Leave out the pictures and retype all the entries below exactly.

MATERIAL PROVIDED:
* * *

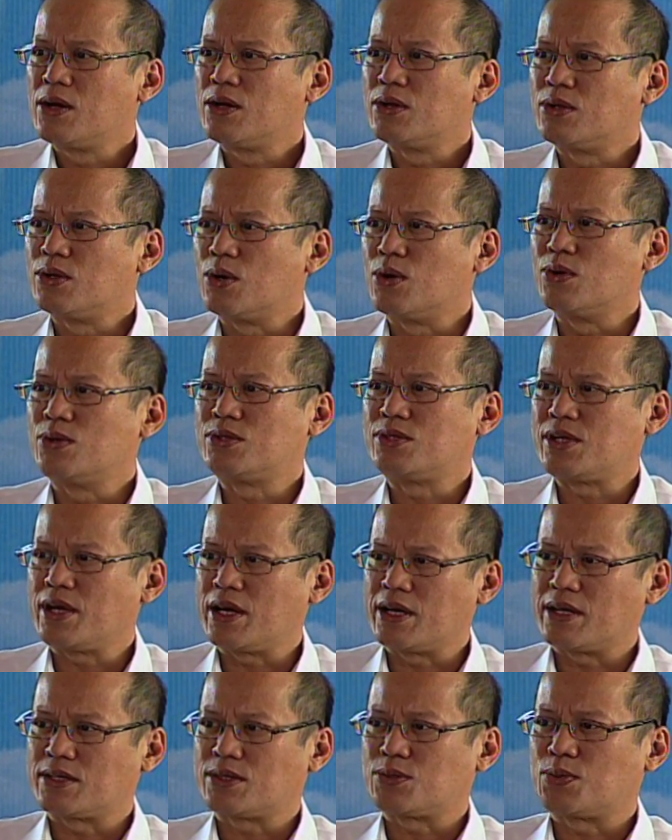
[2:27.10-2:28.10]
Those
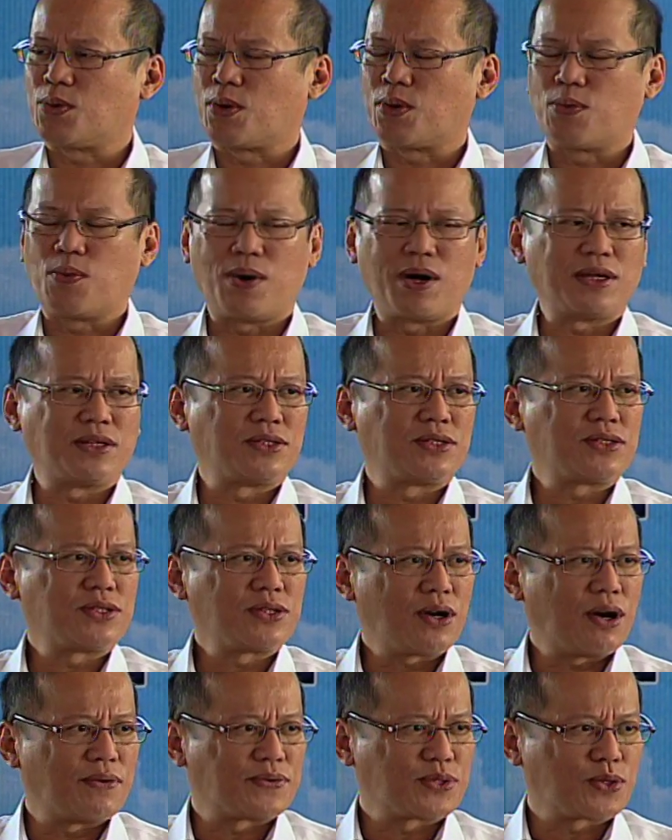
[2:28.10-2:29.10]
years were once
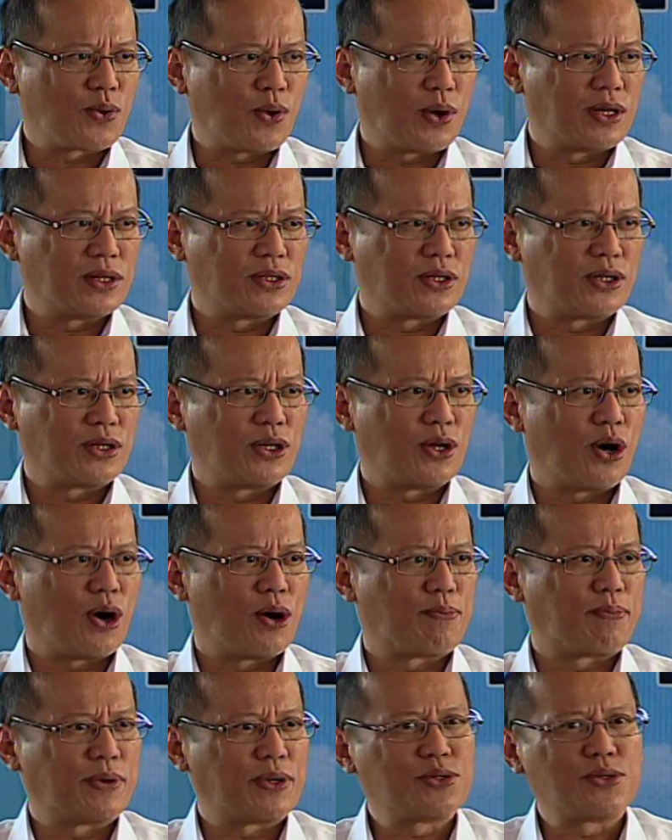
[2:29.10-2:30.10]
of squandered
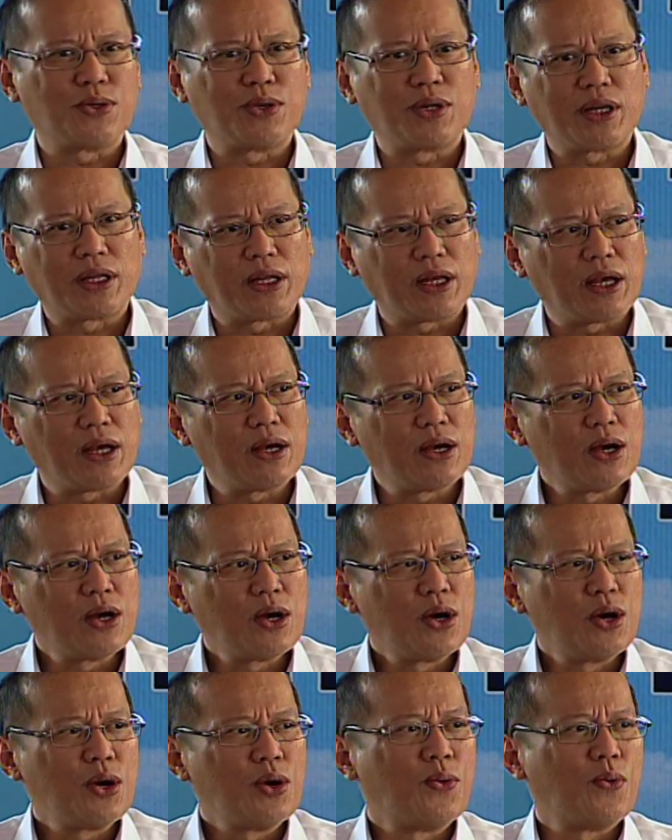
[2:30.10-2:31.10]
opportunity,
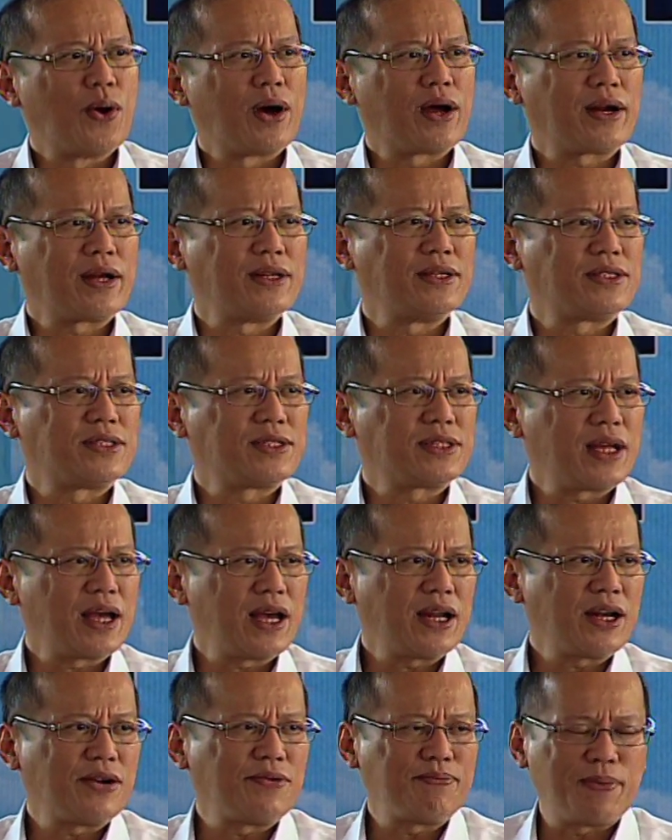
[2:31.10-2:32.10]
where
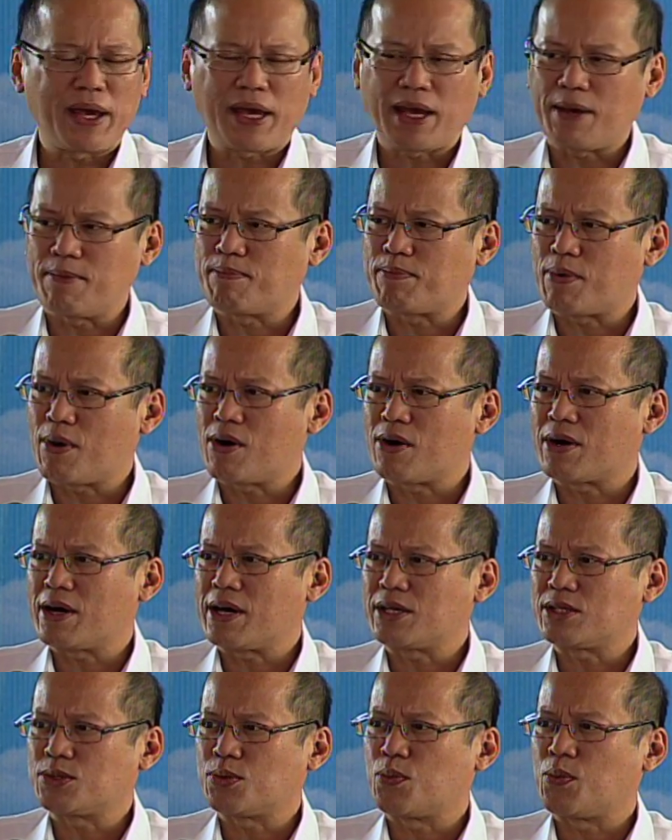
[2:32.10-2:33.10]
instead of making
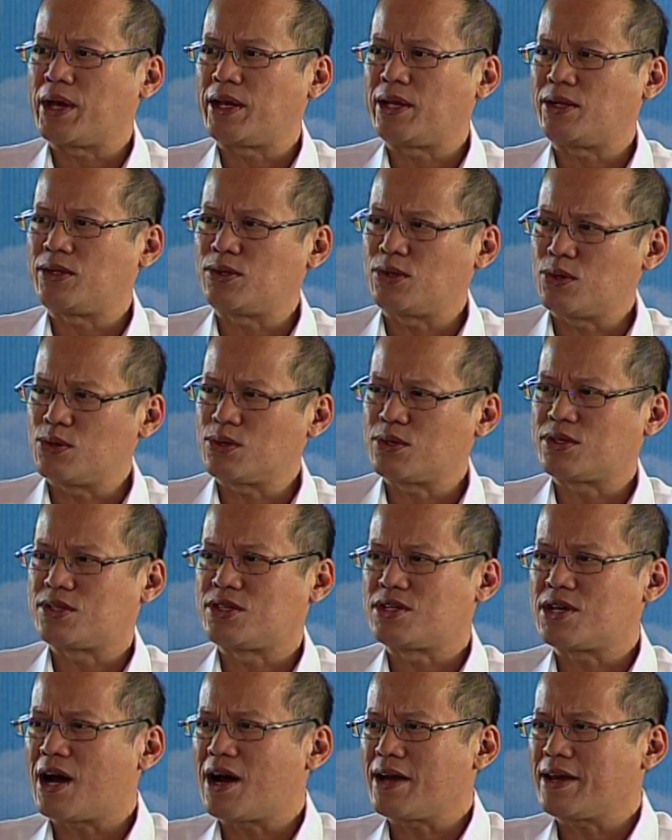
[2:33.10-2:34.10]
progress, we took
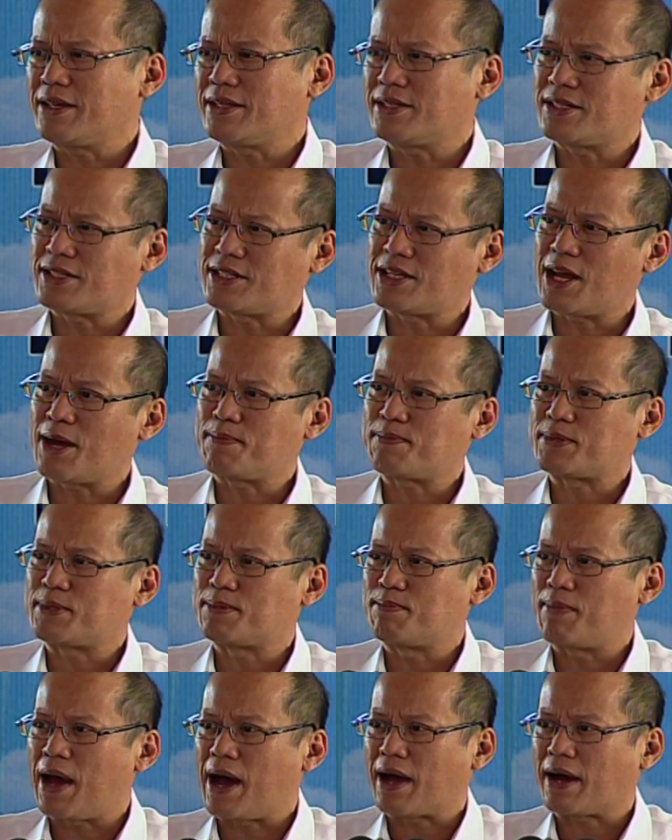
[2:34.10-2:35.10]
giant steps
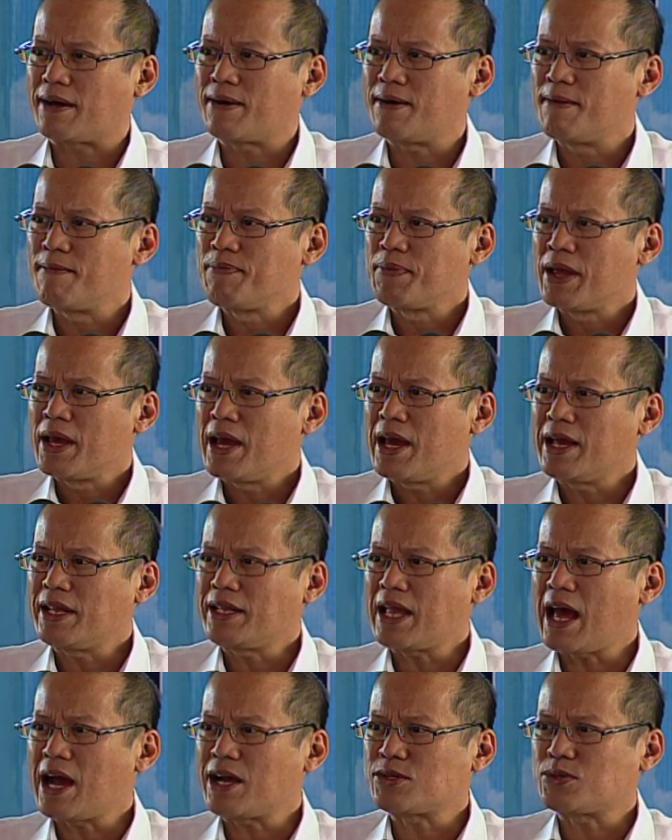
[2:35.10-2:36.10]
back. It
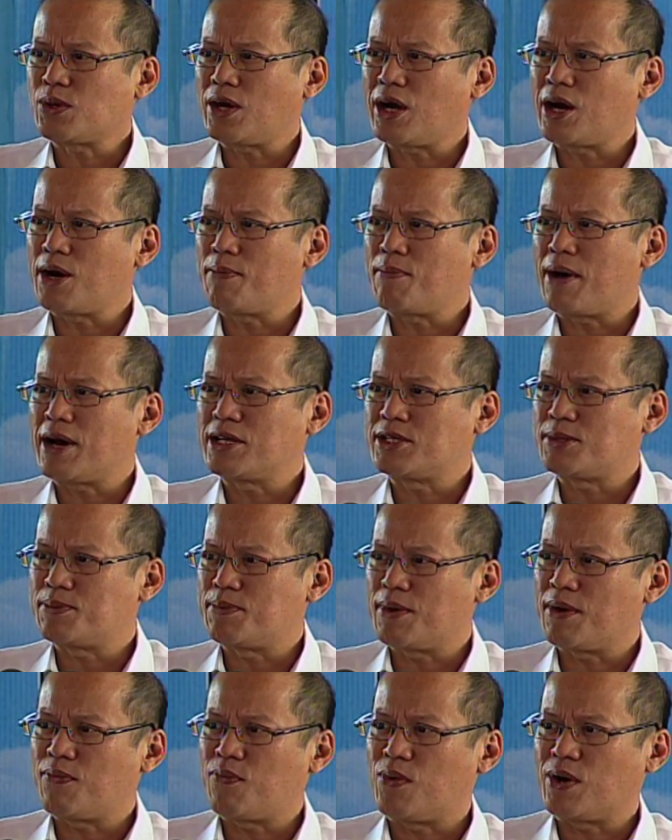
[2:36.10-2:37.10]
actually reminds me
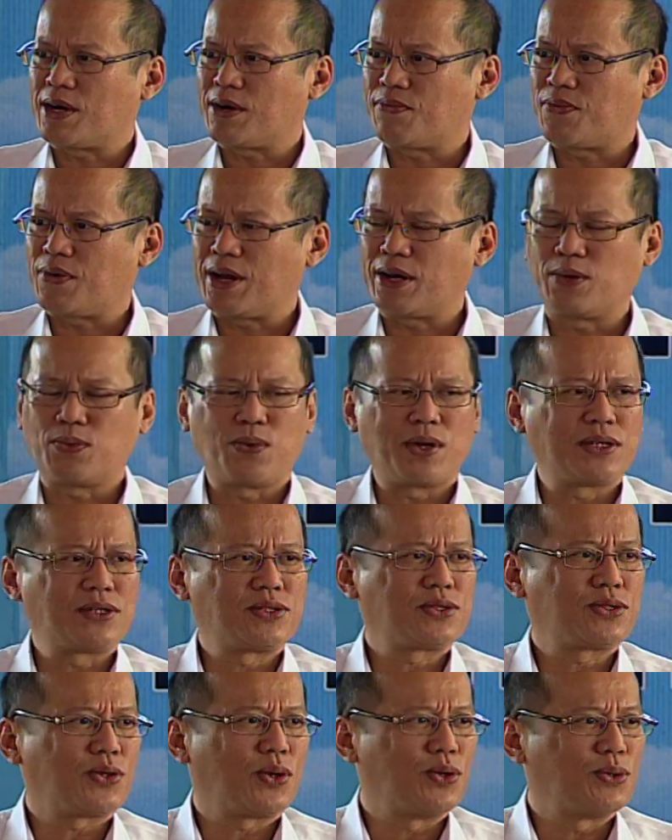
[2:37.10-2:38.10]
of what a friend once
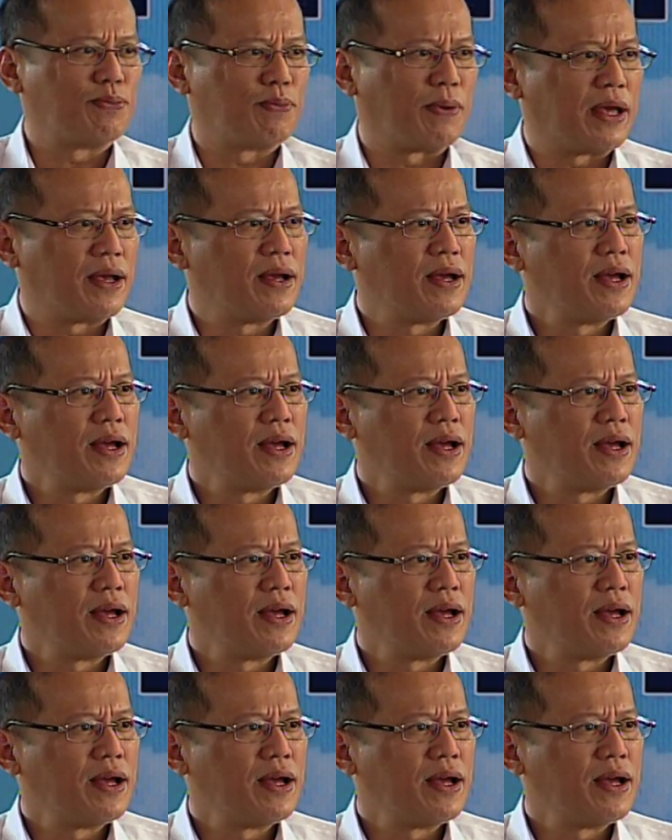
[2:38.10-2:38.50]
told me,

* * *

PROBLEM SOLUTION:
[2:27.10-2:28.10]
Those
[2:28.10-2:29.10]
years were once
[2:29.10-2:30.10]
of squandered
[2:30.10-2:31.10]
opportunity,
[2:31.10-2:32.10]
where
[2:32.10-2:33.10]
instead of making
[2:33.10-2:34.10]
progress, we took
[2:34.10-2:35.10]
giant steps
[2:35.10-2:36.10]
back. It
[2:36.10-2:37.10]
actually reminds me
[2:37.10-2:38.10]
of what a friend once
[2:38.10-2:38.50]
told me,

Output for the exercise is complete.